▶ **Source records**
+++

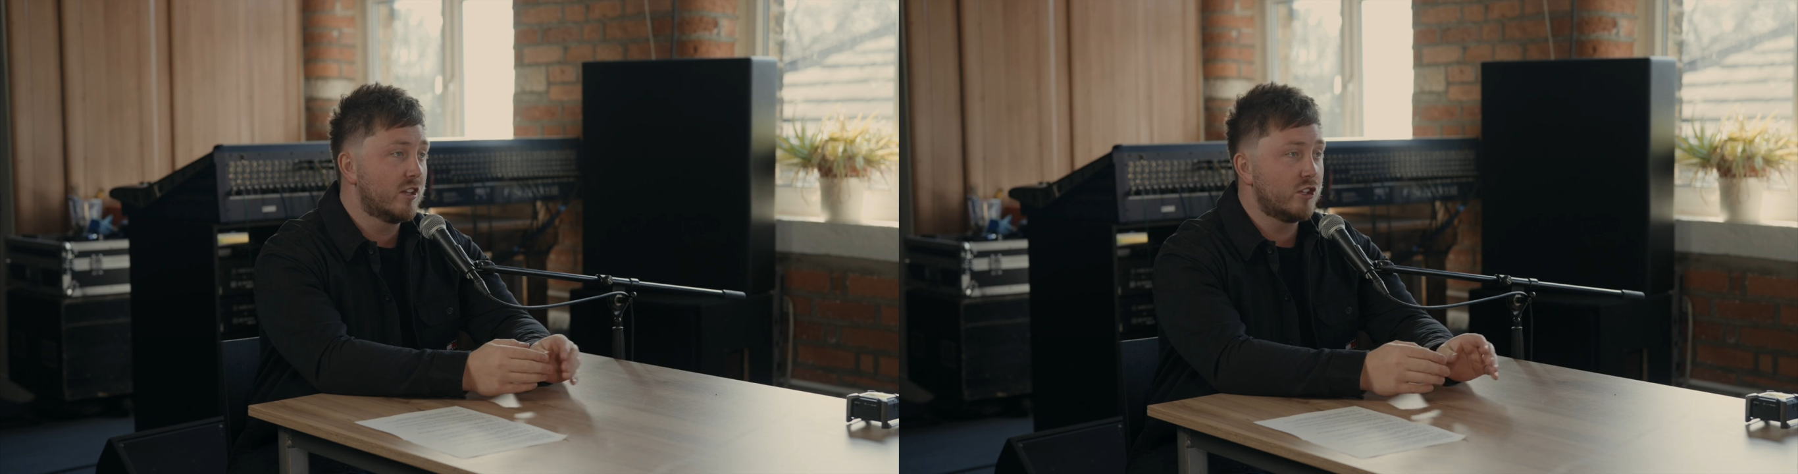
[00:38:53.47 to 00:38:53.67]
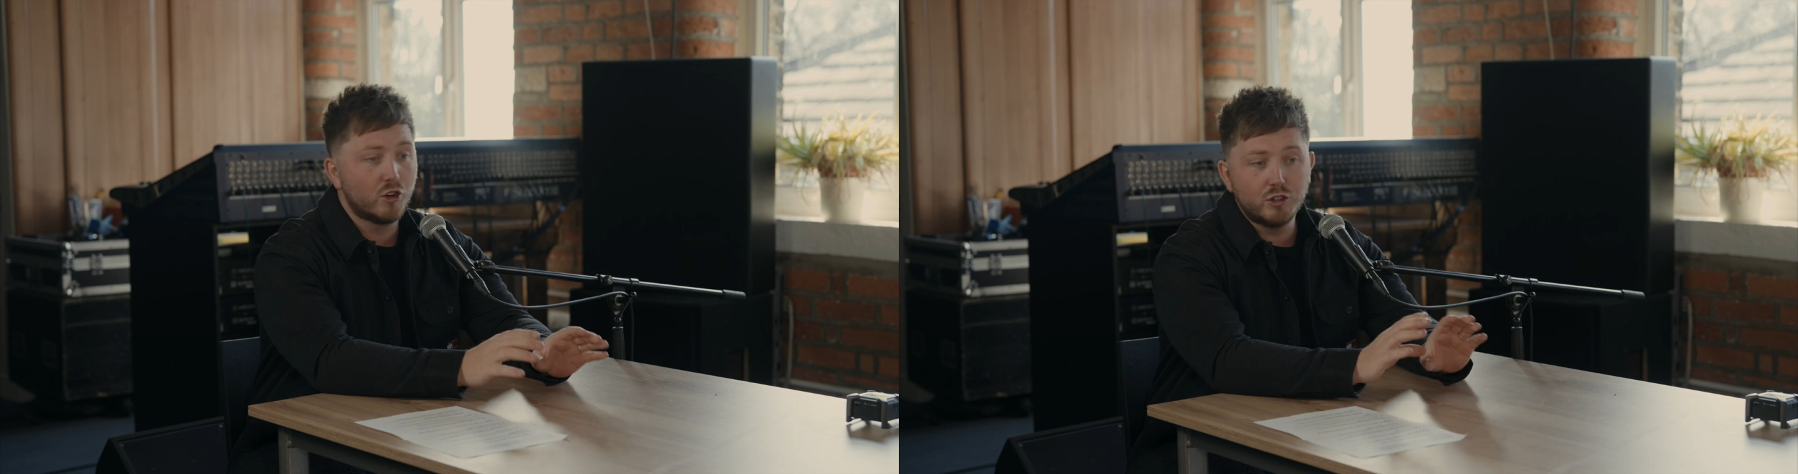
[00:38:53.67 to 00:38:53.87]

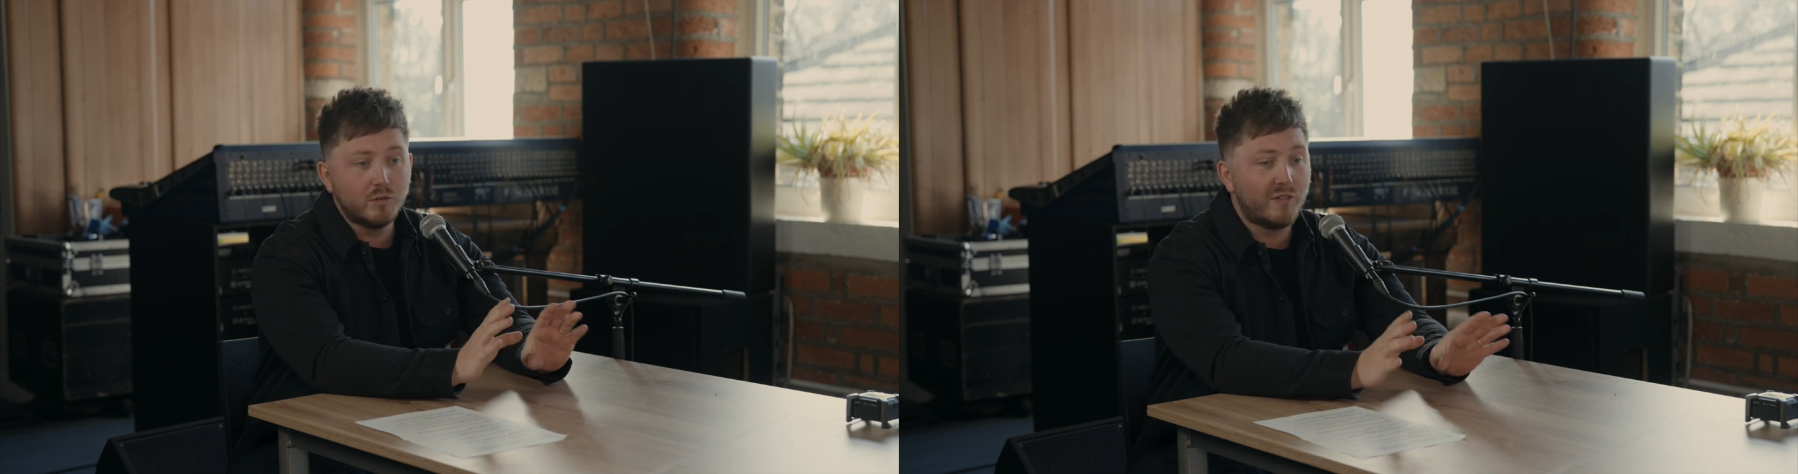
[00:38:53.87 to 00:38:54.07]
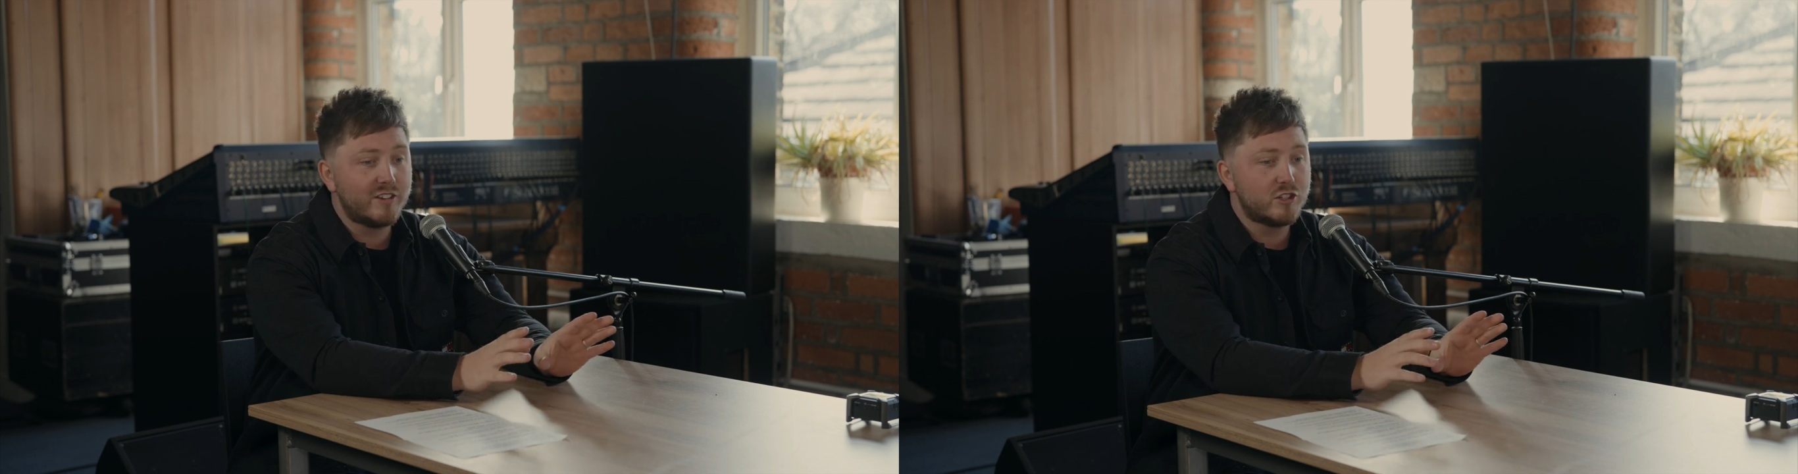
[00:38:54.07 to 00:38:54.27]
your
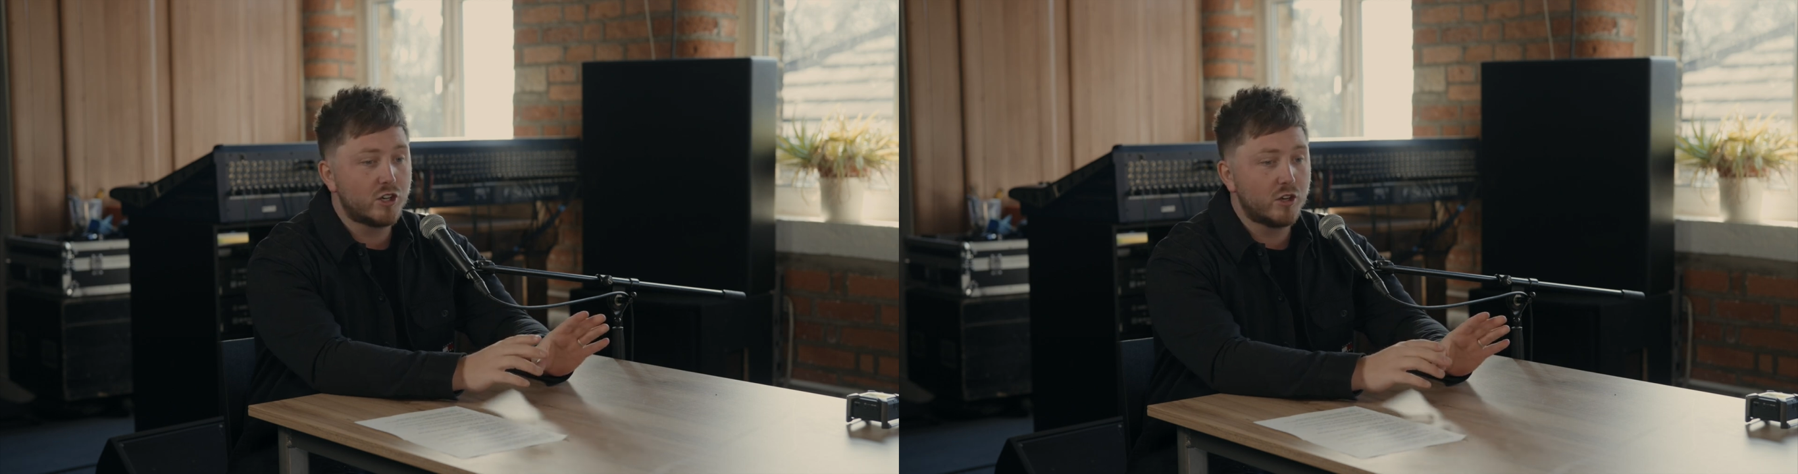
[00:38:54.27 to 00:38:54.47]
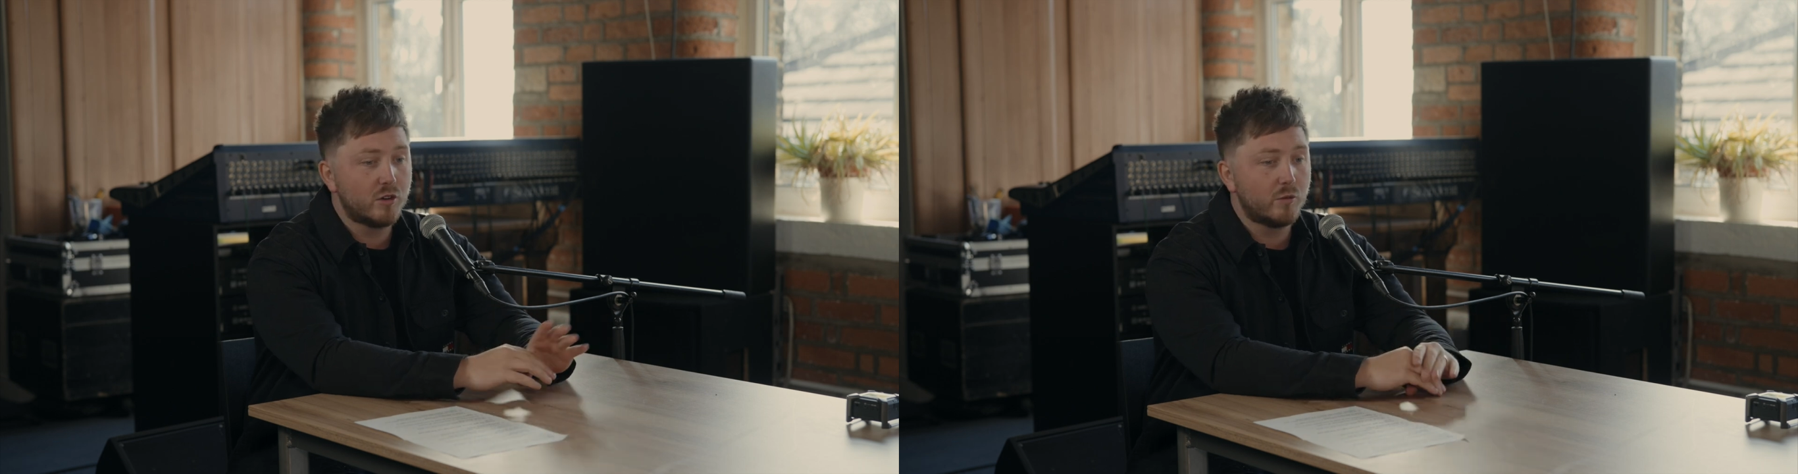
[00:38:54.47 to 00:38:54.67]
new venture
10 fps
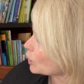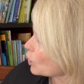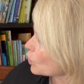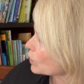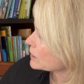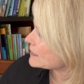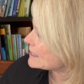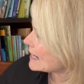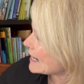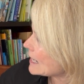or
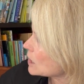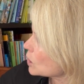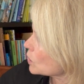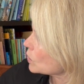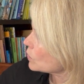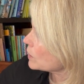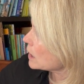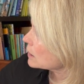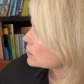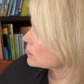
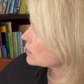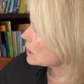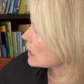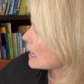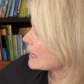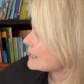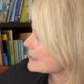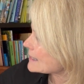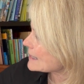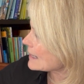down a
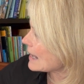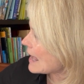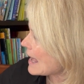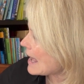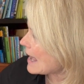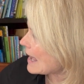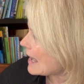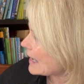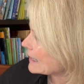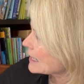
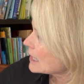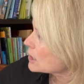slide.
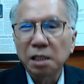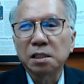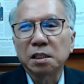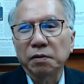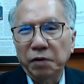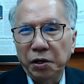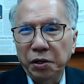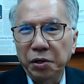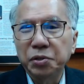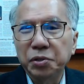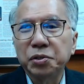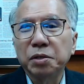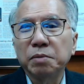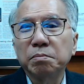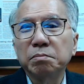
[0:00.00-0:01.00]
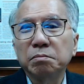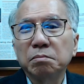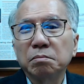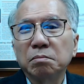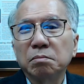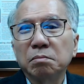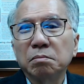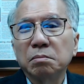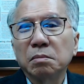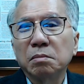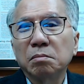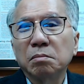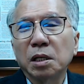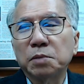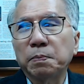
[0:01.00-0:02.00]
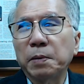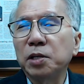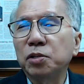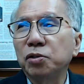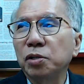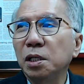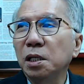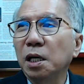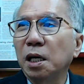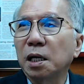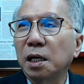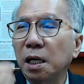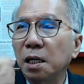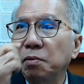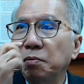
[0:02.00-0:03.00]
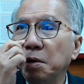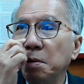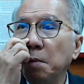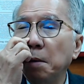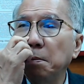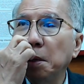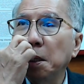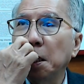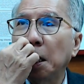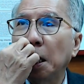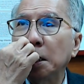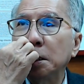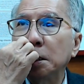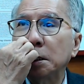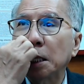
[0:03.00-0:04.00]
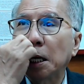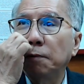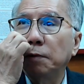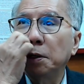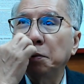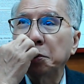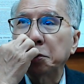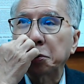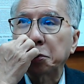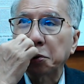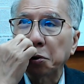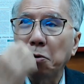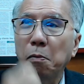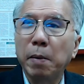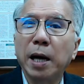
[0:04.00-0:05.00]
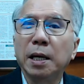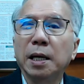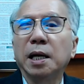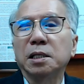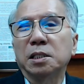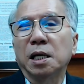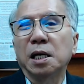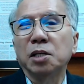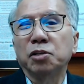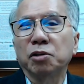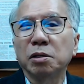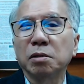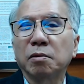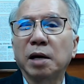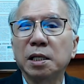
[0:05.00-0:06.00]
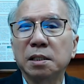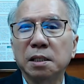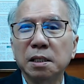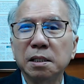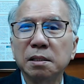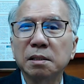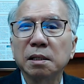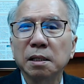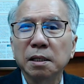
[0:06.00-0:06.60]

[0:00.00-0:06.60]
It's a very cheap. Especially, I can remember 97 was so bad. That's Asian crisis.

+++

▶ **Prompt**
Repeat the records above exactly, from the first line through the line containing "[0:06.00-0:06.60]", and leave out the pictures.

▶ **Exercise solution**
[00:38:53.47 to 00:38:53.67]
[00:38:53.67 to 00:38:53.87]

[00:38:53.87 to 00:38:54.07]
[00:38:54.07 to 00:38:54.27]
your
[00:38:54.27 to 00:38:54.47]
[00:38:54.47 to 00:38:54.67]
new venture
10 fps
or
down a
slide.
[0:00.00-0:01.00]
[0:01.00-0:02.00]
[0:02.00-0:03.00]
[0:03.00-0:04.00]
[0:04.00-0:05.00]
[0:05.00-0:06.00]
[0:06.00-0:06.60]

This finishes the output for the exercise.